To further enhance stability and performance, we incorporated ensemble learning during training. Specifically, we employed a 5-fold cross-validation strategy, where the model was trained independently on five different subsets of training data. The final prediction was obtained by averaging the outputs of these five models. This ensemble approach helped reduce prediction variance and mitigated the risk of overfitting to specific data distributions. Ultimately this leads to more robust and reliable performance across diverse test sets.
These findings indicate that synthetic data plays a crucial role in improving model generalization across diverse test datasets. It creates entirely new, diverse samples, simulating scenarios absent in the original dataset. Added to this findings, our models are able to generalize more effectively adjusting for unseen conditions or rare edge cases.40,41
Limitations
This study is limited to conventional MRI (T1WI, T1WI + C, T2WI, and FLAIR sequences), which includes other MRI modalities or advanced imaging techniques, that might reveal further benefits or limitations of such proposed.
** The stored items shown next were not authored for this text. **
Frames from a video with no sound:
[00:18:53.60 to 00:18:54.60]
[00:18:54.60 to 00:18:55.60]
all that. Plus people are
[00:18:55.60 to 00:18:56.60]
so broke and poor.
In addition, the use of DDPMs and large models like ResNet152, demands substantial computational resources, potentially limiting their accessibility in resource-constrained settings. It is also acknowledged that 3D classification could offer richer volumetric context and is proposed as a direction for future work, particularly to enhance anatomical coherence and capture spatial dependencies across slices.
Conclusion
This study has demonstrated that the combination of DDPM-generated synthetic data, with mutual information as regularization and ensemble learning, substantially improves brain tumor classification performance across diverse datasets. This approach consistently surpassed conventional methods including baseline models, traditional augmentation, and standard DDPM implementations, offering an effective strategy for addressing cross-institutional variability in clinical imaging.
Footnotes
Acknowledgments
Ethics Approval
Approved by the Tel Aviv Sourasky Medical Center IRB (No. 0200-10). The study was conducted in accordance with the Declaration of Helsinki.
Informed Consent
Patient consent was waived by the IRB due to the retrospective and anonymized nature of the data.
Author Contributions
Yael H. Moshe – Conceptualization, Methodology, Analysis, Writing.
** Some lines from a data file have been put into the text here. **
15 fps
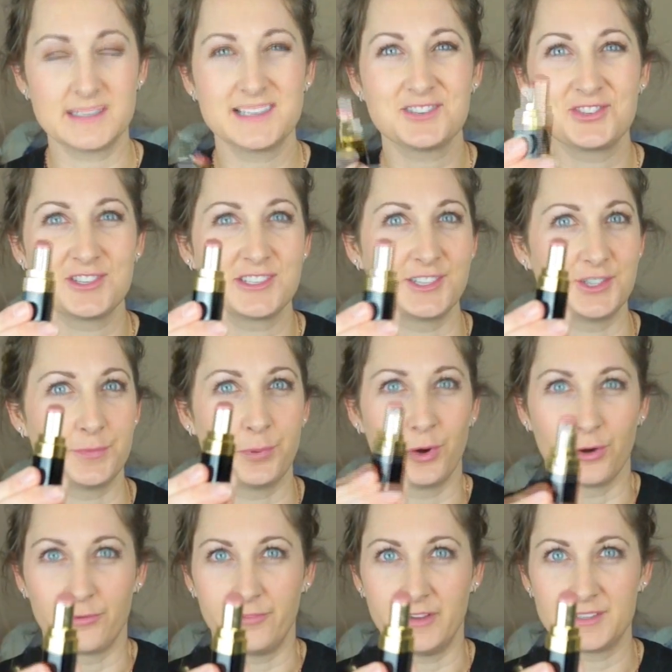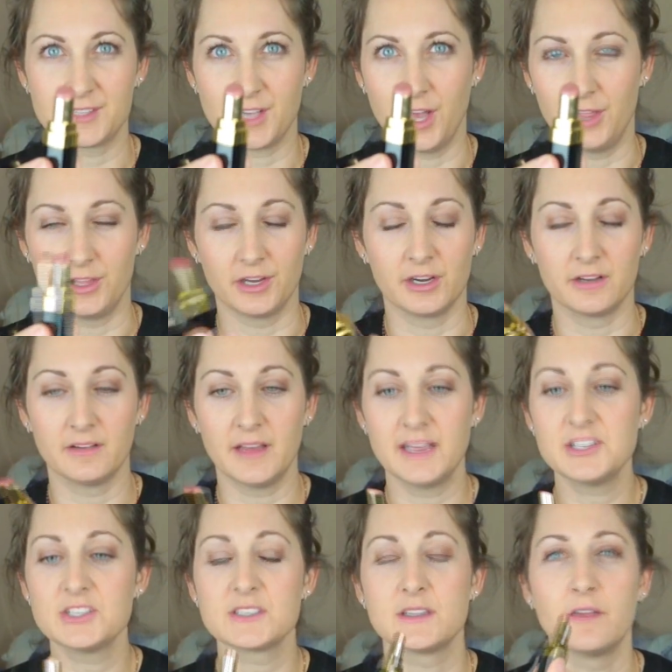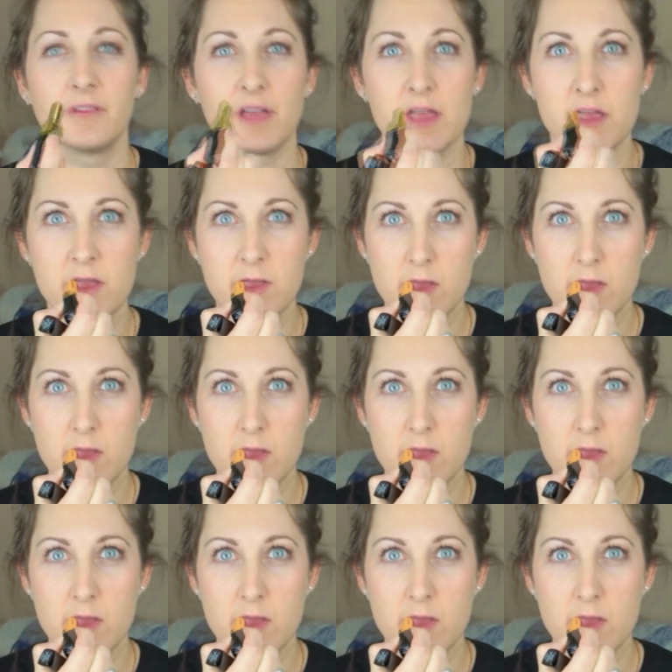This is just such a perfect color. I just love it.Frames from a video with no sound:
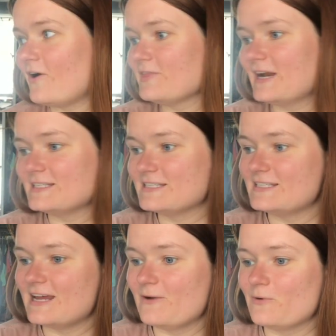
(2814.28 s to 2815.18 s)
all that i did
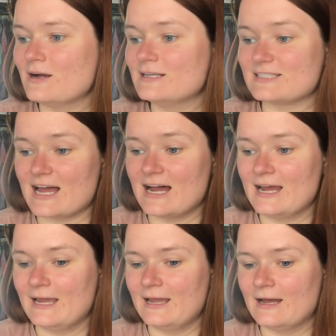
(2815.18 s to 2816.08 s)
today was
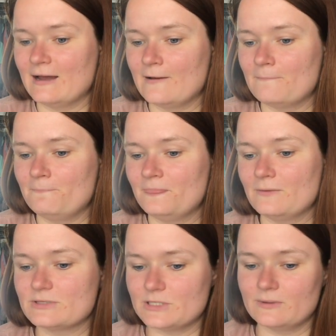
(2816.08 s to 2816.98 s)
i um
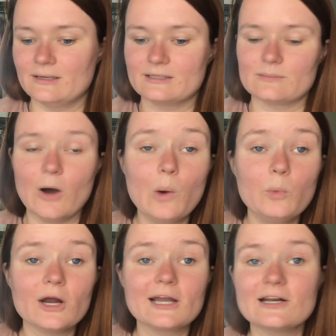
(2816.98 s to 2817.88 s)
was doing some
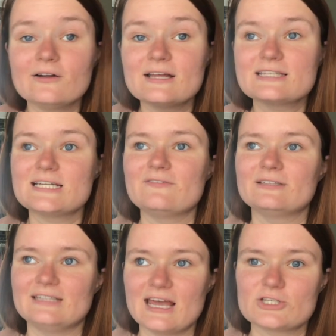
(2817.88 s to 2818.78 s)
homework and all that stuff
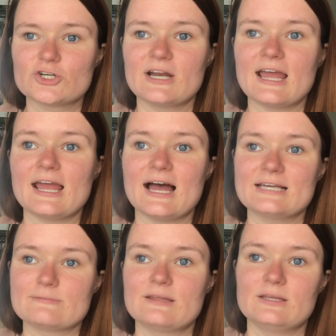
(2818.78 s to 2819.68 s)
yesterday i
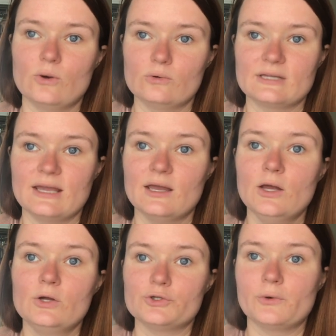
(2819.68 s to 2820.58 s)
spent the whole day
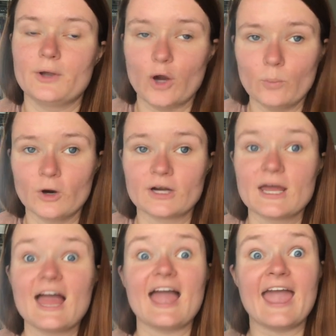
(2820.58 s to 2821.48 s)
doing homework
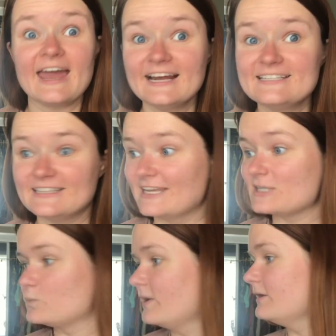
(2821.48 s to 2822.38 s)
and i did
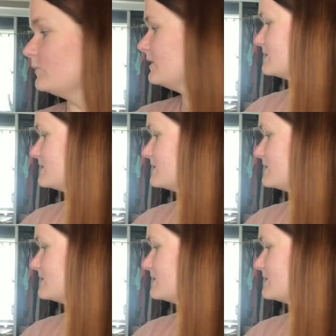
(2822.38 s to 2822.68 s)
this where where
Mina Teicher – Supervision, Theory, Review & Editing.
Moran Artzi – Conceptualization, Methodology, Data Curation, Clinical Insight, Supervision,
Review & Editing.
All authors approved the final manuscript.
Funding
Israel science foundation 205501.
Declaration of Conflicting Interests
The authors declared no potential conflicts of interest with respect to the research, authorship, and/or publication of this article.
Data Availability
Use of Artificial Intelligence
No generative AI was used for data or content creation. ChatGPT was used only for minor language editing; Language editing was performed by a professional English editor.